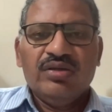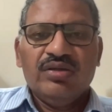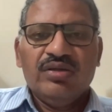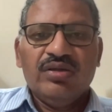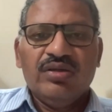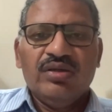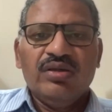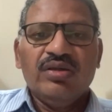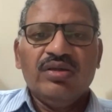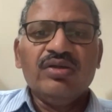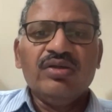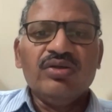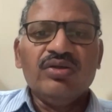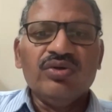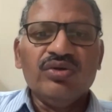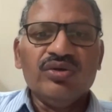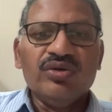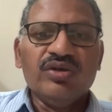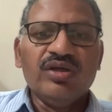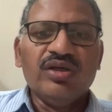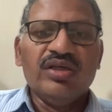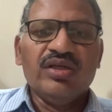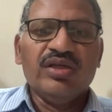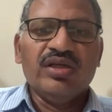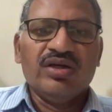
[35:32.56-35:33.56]
Uh,
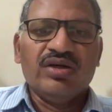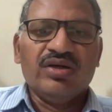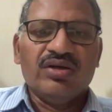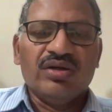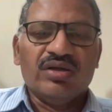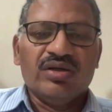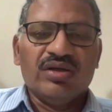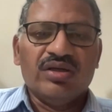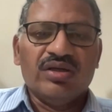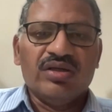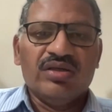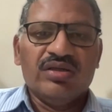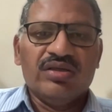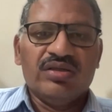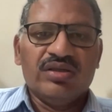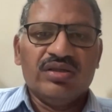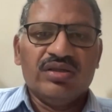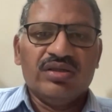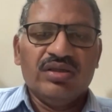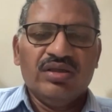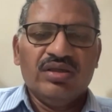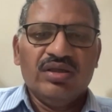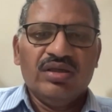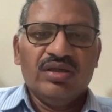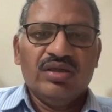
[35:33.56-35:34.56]
usually that occurs
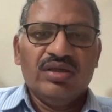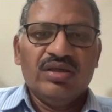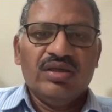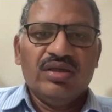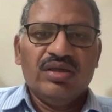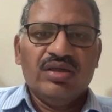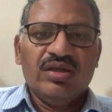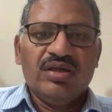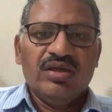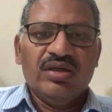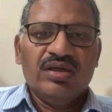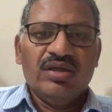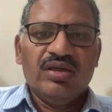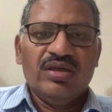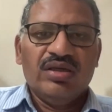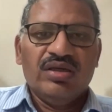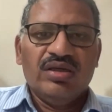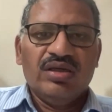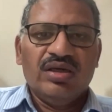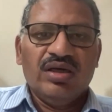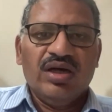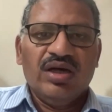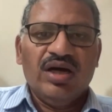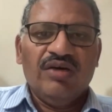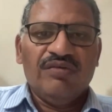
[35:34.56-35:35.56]
uh,
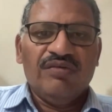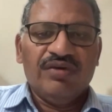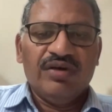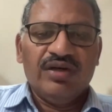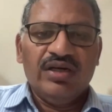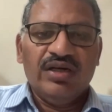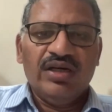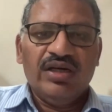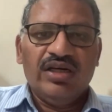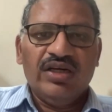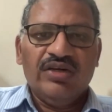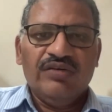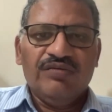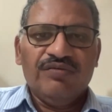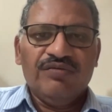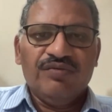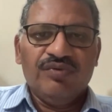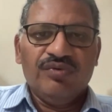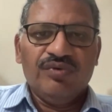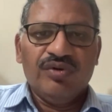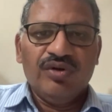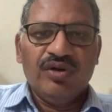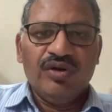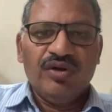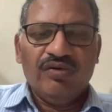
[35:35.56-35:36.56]
after eating
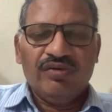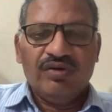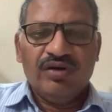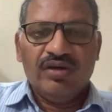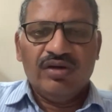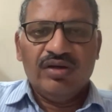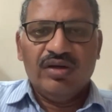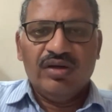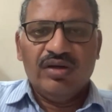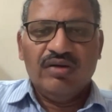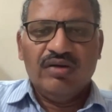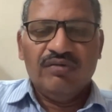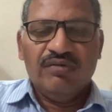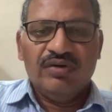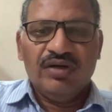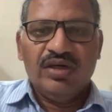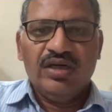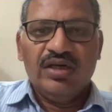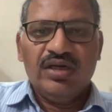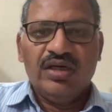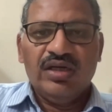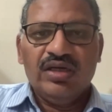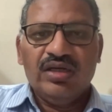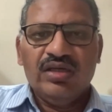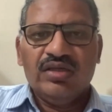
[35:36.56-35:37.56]
food or uh, after
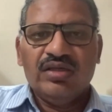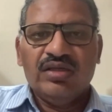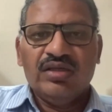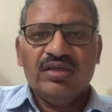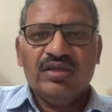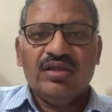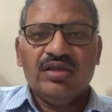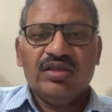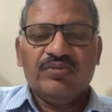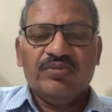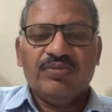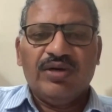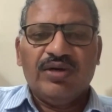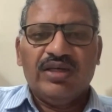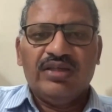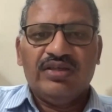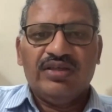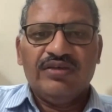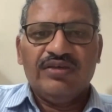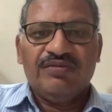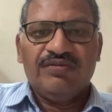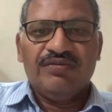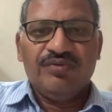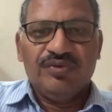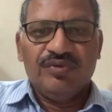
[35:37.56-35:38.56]
eating the
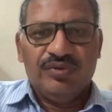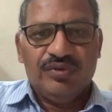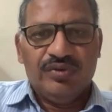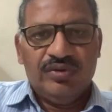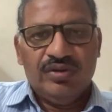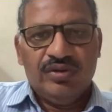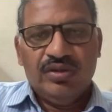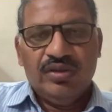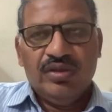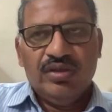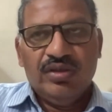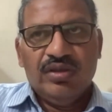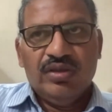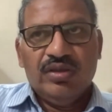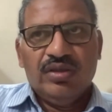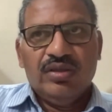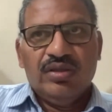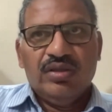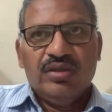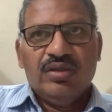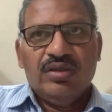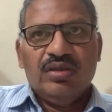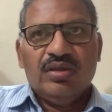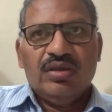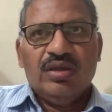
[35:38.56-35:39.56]
spicy food.
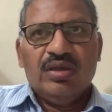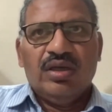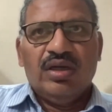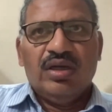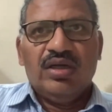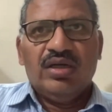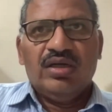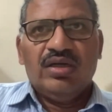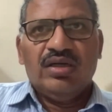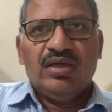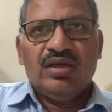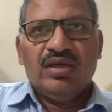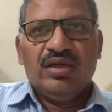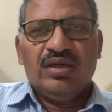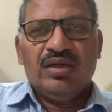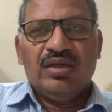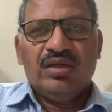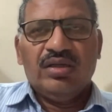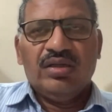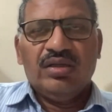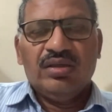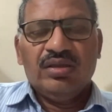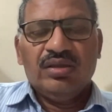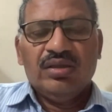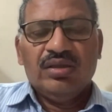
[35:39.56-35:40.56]
And uh,
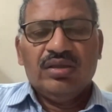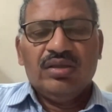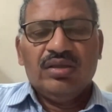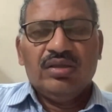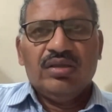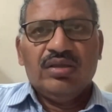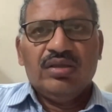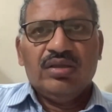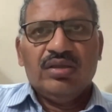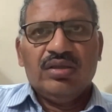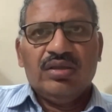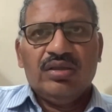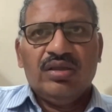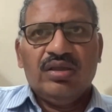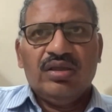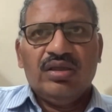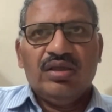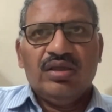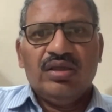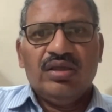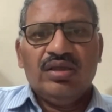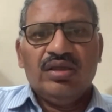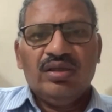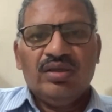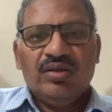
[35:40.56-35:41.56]

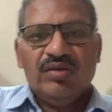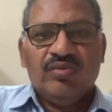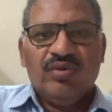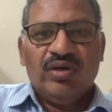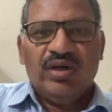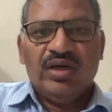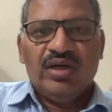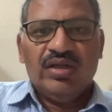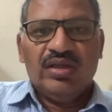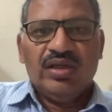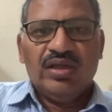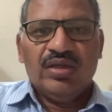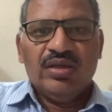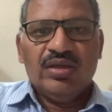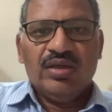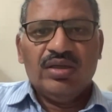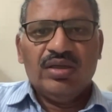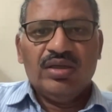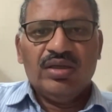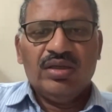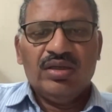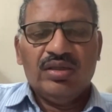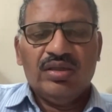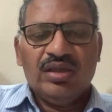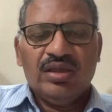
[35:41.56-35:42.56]
the one
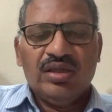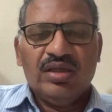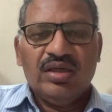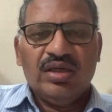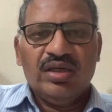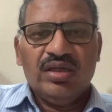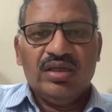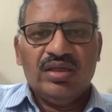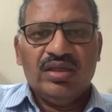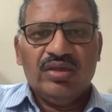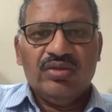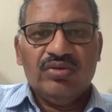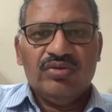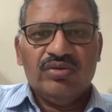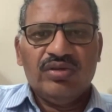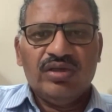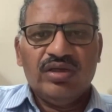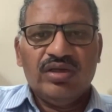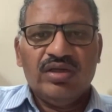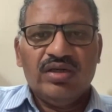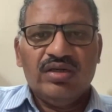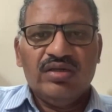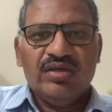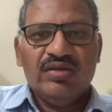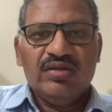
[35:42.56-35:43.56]
other uh, thing I think you
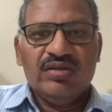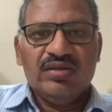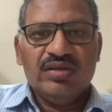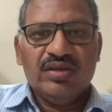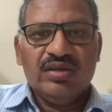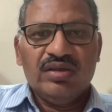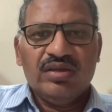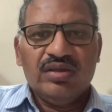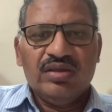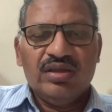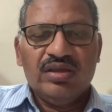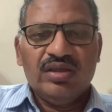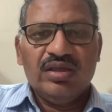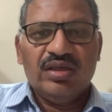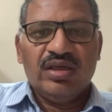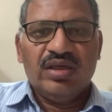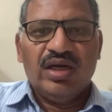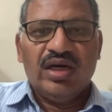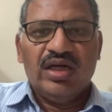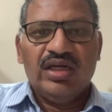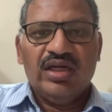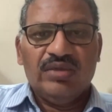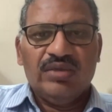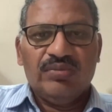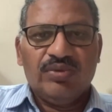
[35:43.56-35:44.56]
said is the
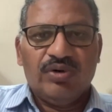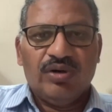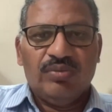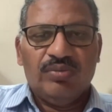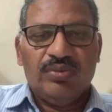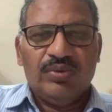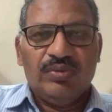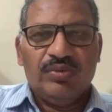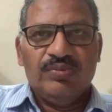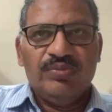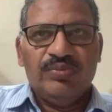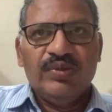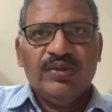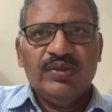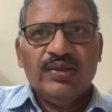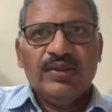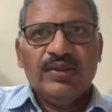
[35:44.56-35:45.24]
cardiac problem.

____________

#### [WHAT IS EXPECTED]
Print out the material word for word, omitting the pictures.

#### [ANSWER AREA]
[35:32.56-35:33.56]
Uh,
[35:33.56-35:34.56]
usually that occurs
[35:34.56-35:35.56]
uh,
[35:35.56-35:36.56]
after eating
[35:36.56-35:37.56]
food or uh, after
[35:37.56-35:38.56]
eating the
[35:38.56-35:39.56]
spicy food.
[35:39.56-35:40.56]
And uh,
[35:40.56-35:41.56]

[35:41.56-35:42.56]
the one
[35:42.56-35:43.56]
other uh, thing I think you
[35:43.56-35:44.56]
said is the
[35:44.56-35:45.24]
cardiac problem.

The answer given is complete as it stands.